格物致知

Preface

In an earlier article, we analyzed the Flannel networking model. Flannel does solve the problem of network connectivity between containers inside a Kubernetes cluster. However, it cannot solve another common problem: direct connectivity between containers inside the cluster and virtual machines or physical machines outside the cluster.

More precisely, services outside the cluster cannot directly ping container IPs inside the cluster.

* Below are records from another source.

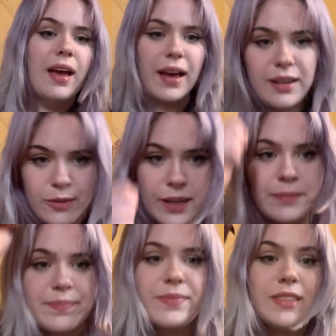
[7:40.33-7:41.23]
Anyway,
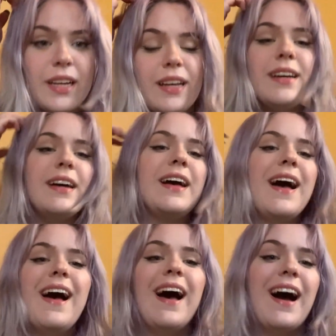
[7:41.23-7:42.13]

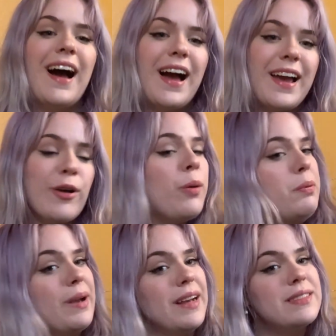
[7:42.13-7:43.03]
I hope you
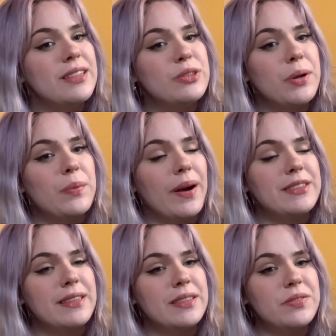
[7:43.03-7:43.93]
guys enjoyed
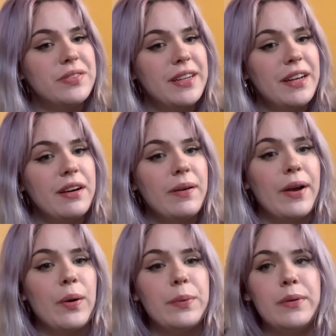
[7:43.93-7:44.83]
watching this video. I
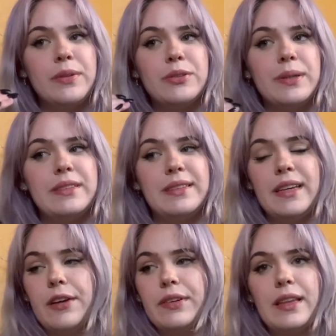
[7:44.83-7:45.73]
hope you enjoyed seeing
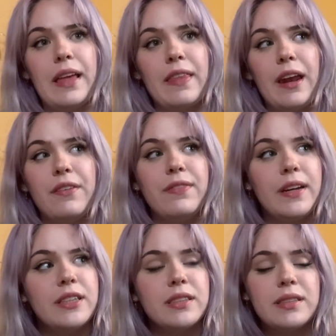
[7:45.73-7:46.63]
everything that I
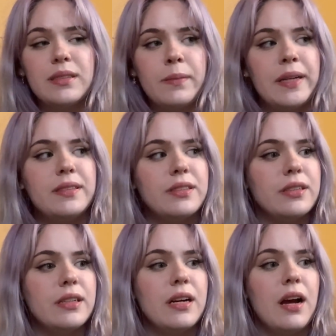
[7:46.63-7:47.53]
finished this
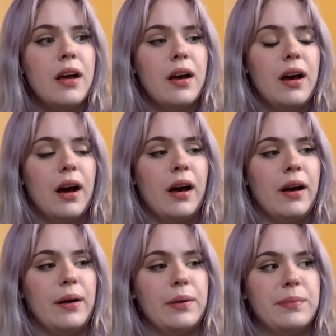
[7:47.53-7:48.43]
semester.
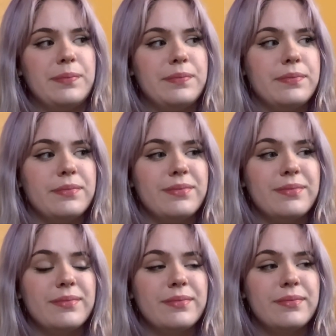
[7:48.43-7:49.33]

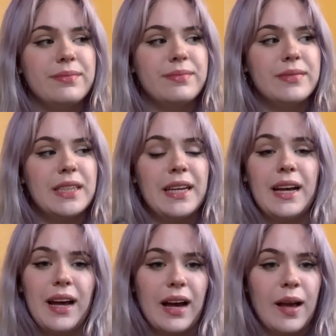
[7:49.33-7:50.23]

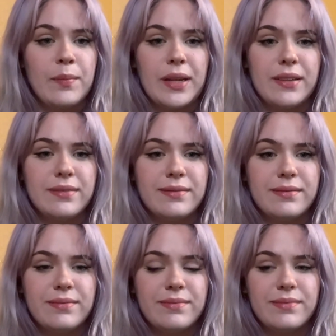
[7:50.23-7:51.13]
Yeah, I
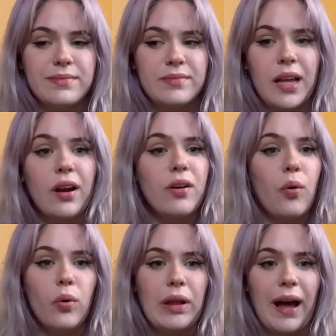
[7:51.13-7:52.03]
mean, not a
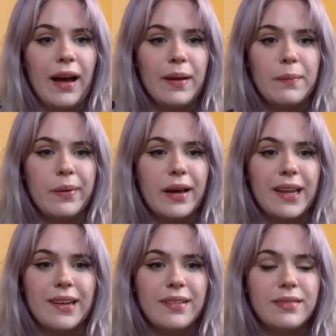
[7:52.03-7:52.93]
whole lot, but
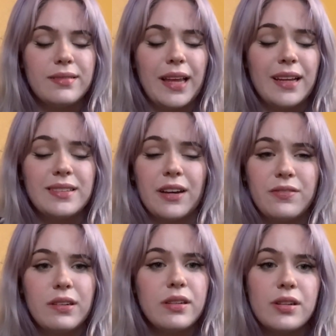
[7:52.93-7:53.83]
they
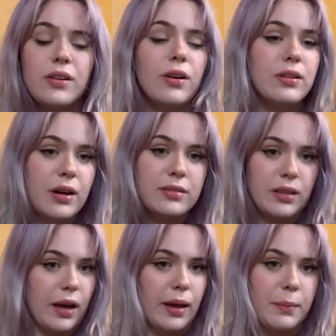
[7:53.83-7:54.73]
definitely took a long
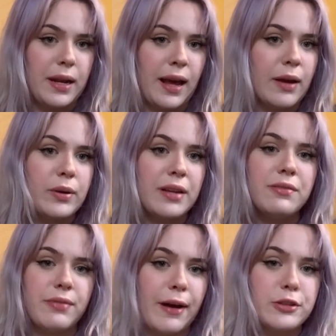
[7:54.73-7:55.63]
time, and I can
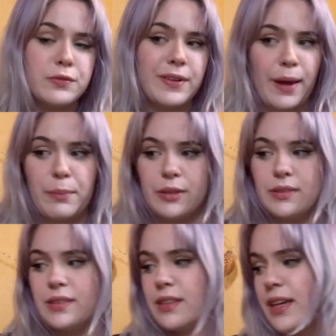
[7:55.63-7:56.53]
vouch for that
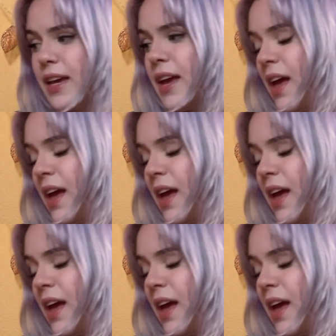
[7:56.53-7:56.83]
personally.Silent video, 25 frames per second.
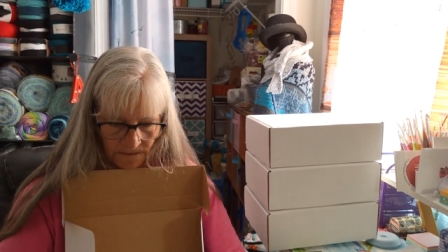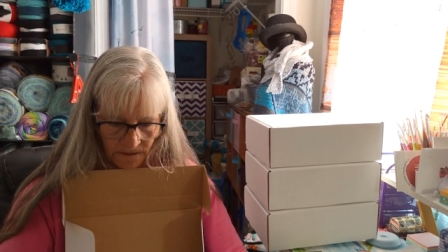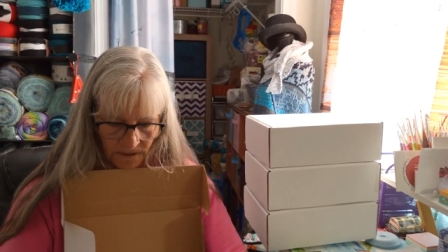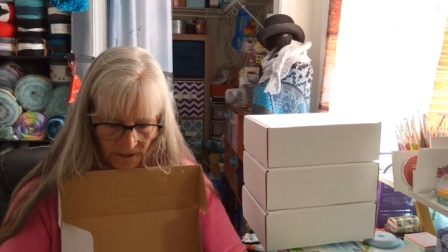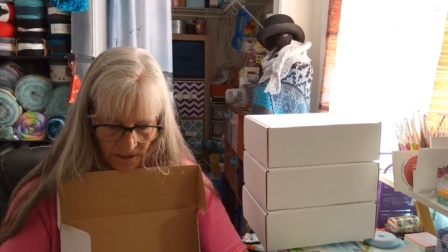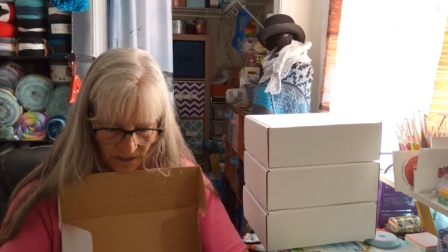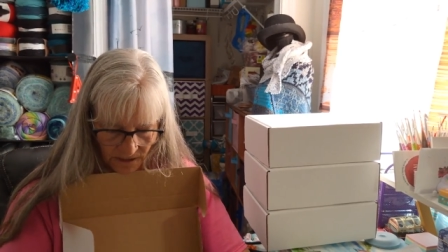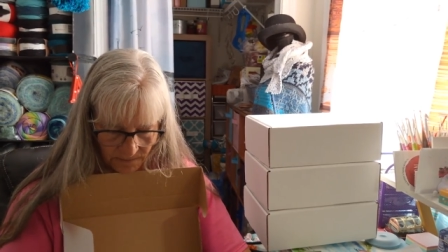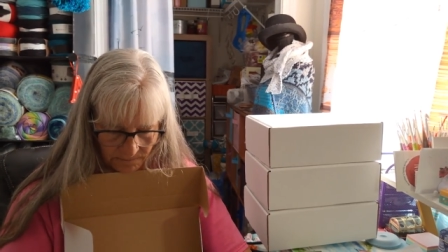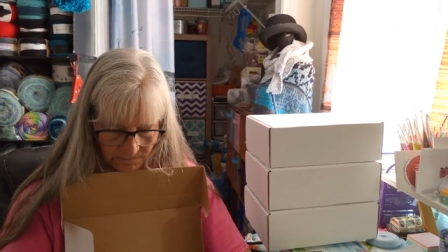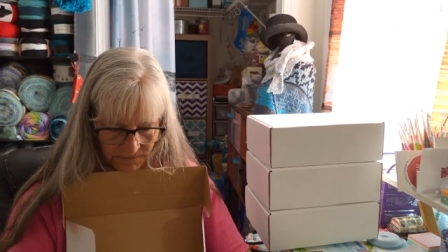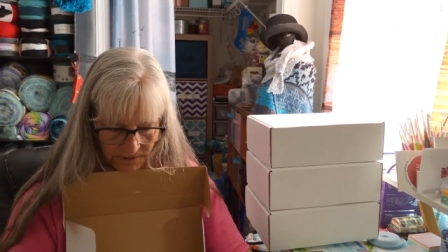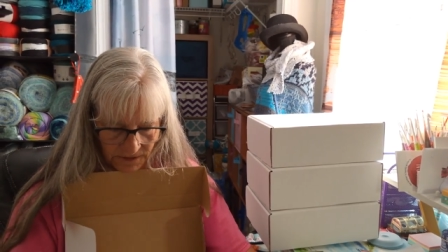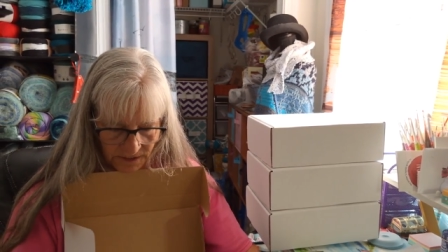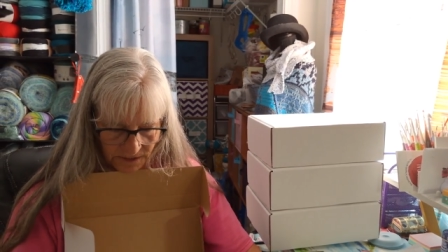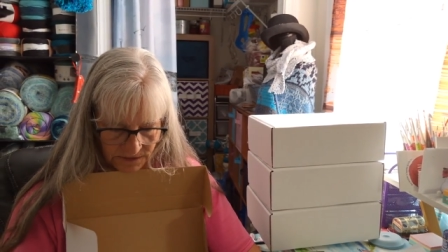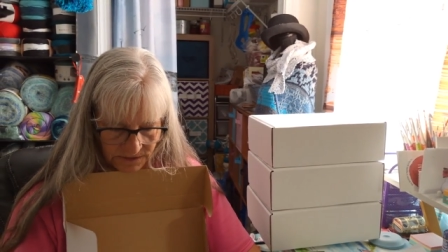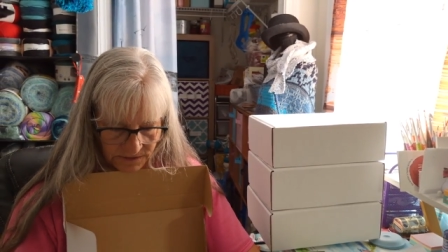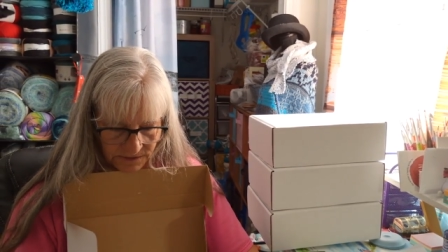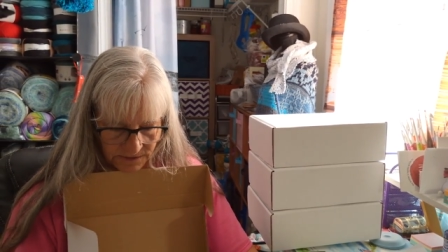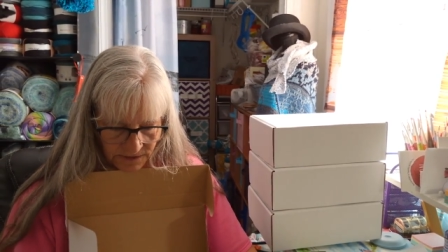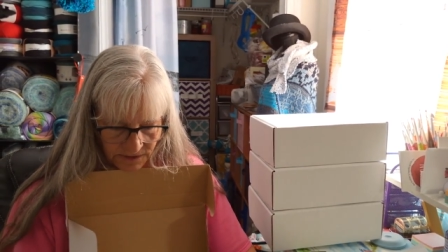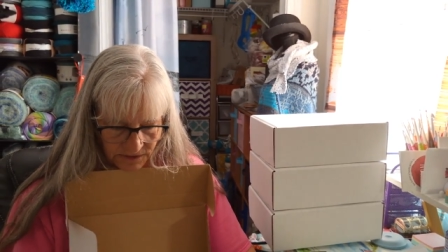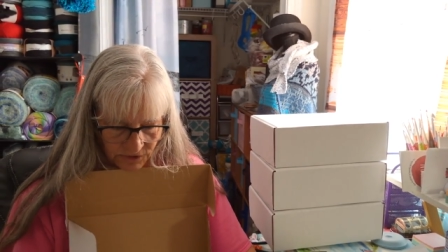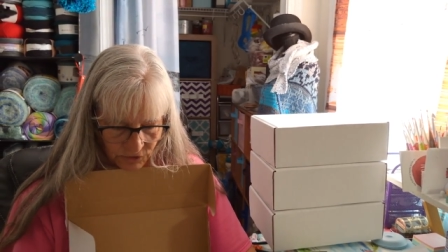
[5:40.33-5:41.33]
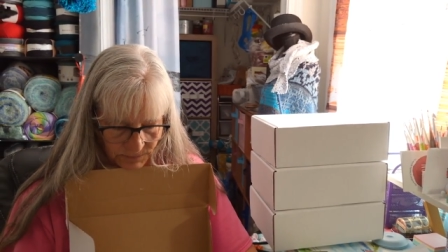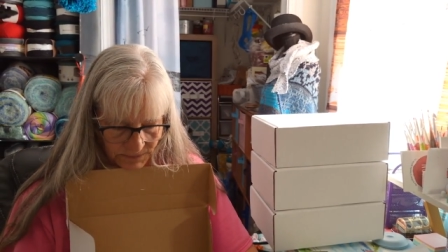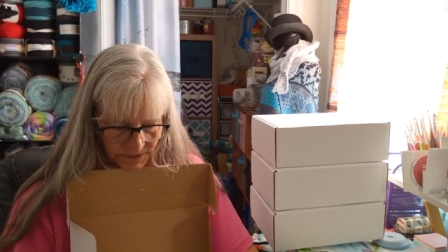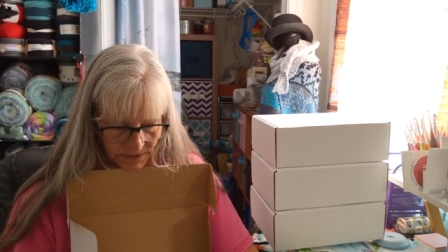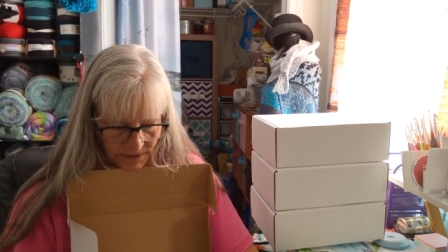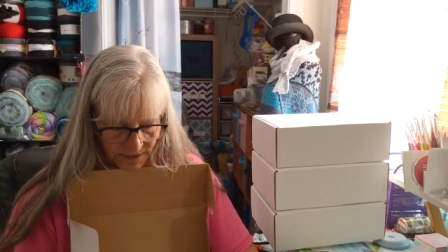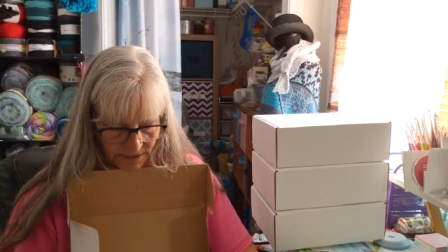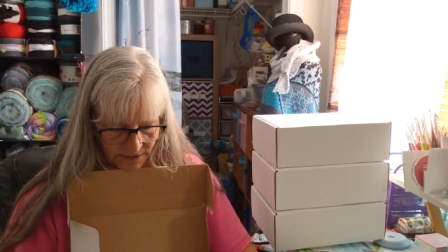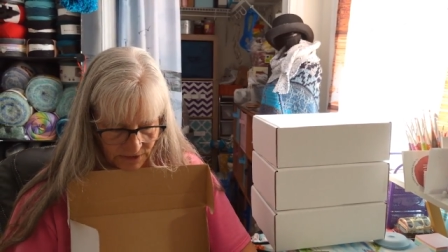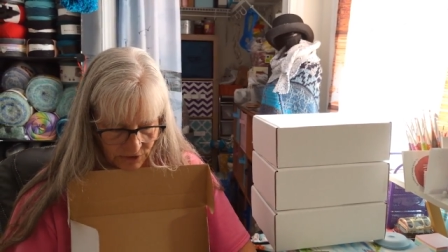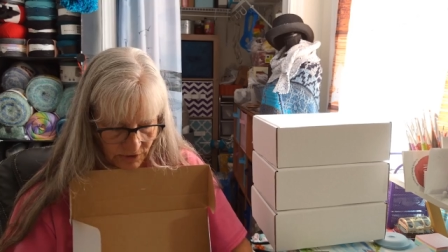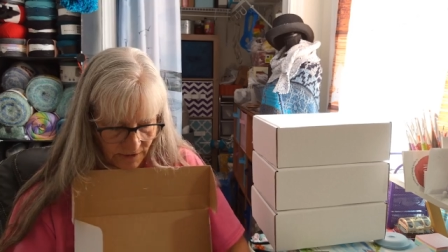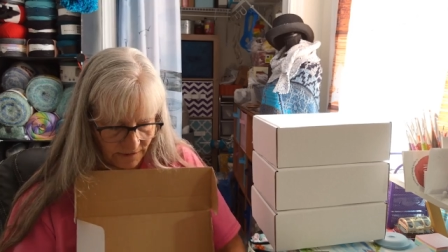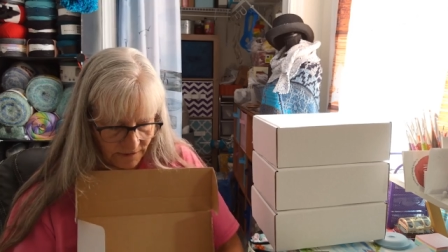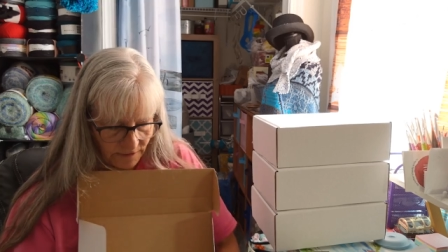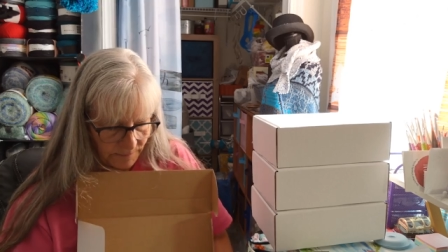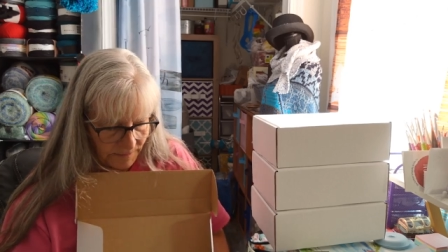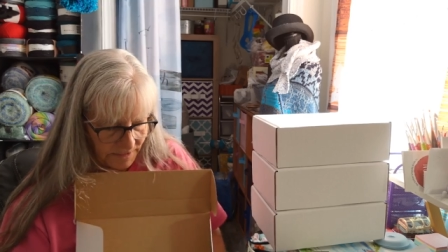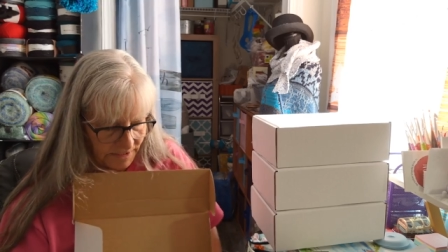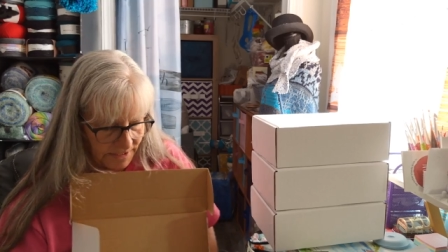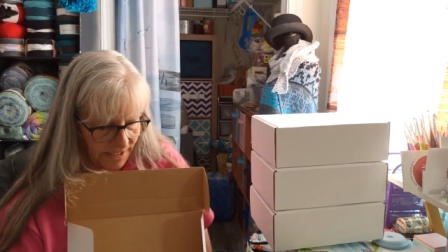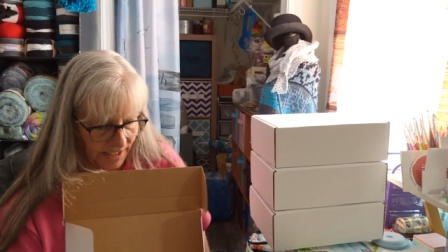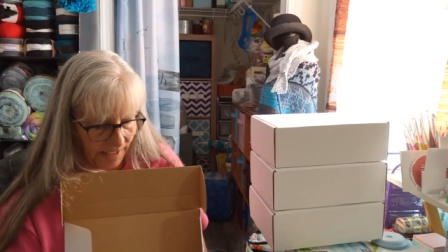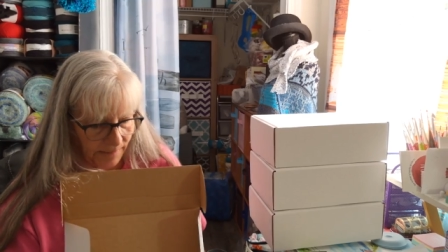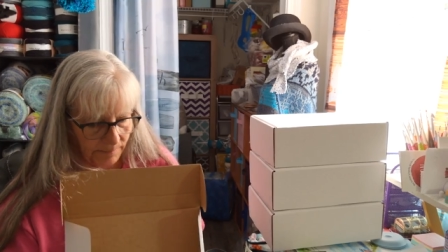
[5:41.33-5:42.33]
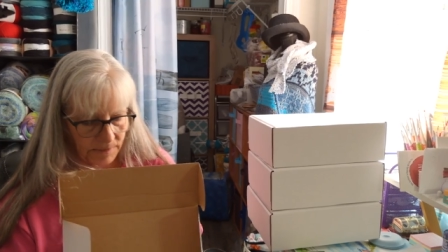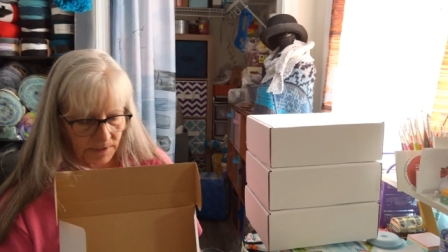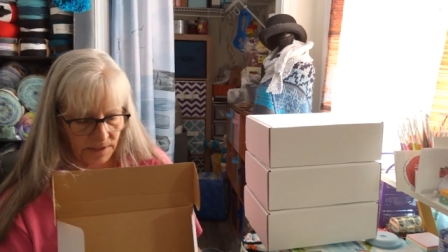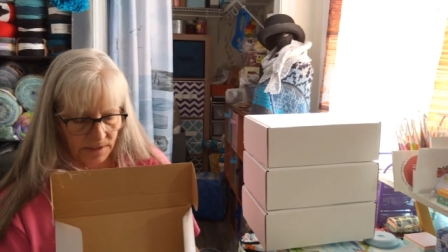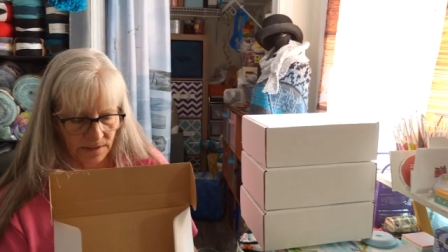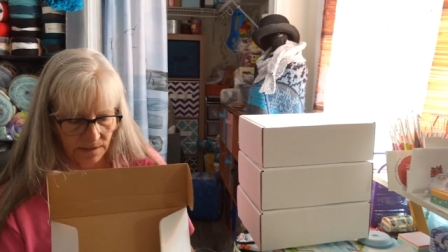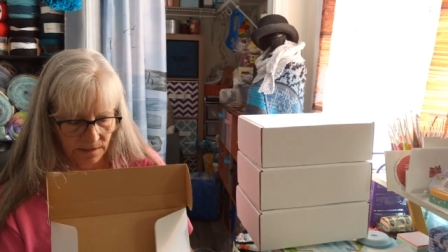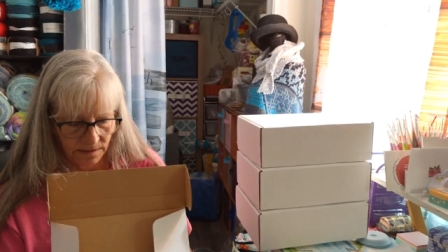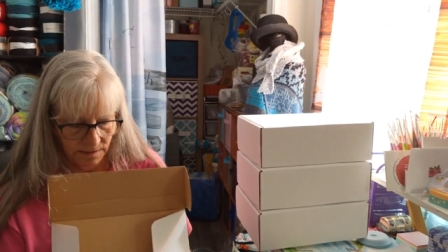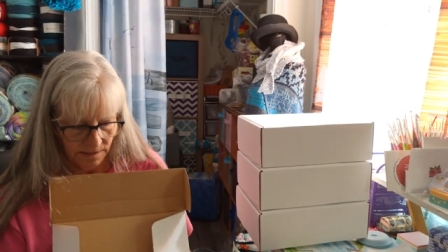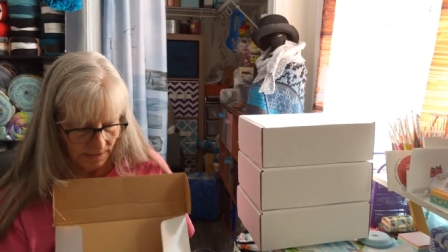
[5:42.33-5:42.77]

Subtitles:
Yeah, this will have to be taped.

This means that in service discovery and registration scenarios such as Dubbo-based microservices, a consumer outside the Kubernetes cluster cannot directly reach a provider inside the cluster at the network layer.

A natural question follows: why is Flannel powerless in this scenario?

The reason is that container IPs in a Kubernetes cluster are independently generated by flanneld. They are not part of the VPC CIDR range. As a result, servers outside the cluster do not have the corresponding route entries needed to forward packets to those container IPs.

The solution almost suggests itself: if Pod IPs are allocated from the VPC CIDR, external servers can route to them directly.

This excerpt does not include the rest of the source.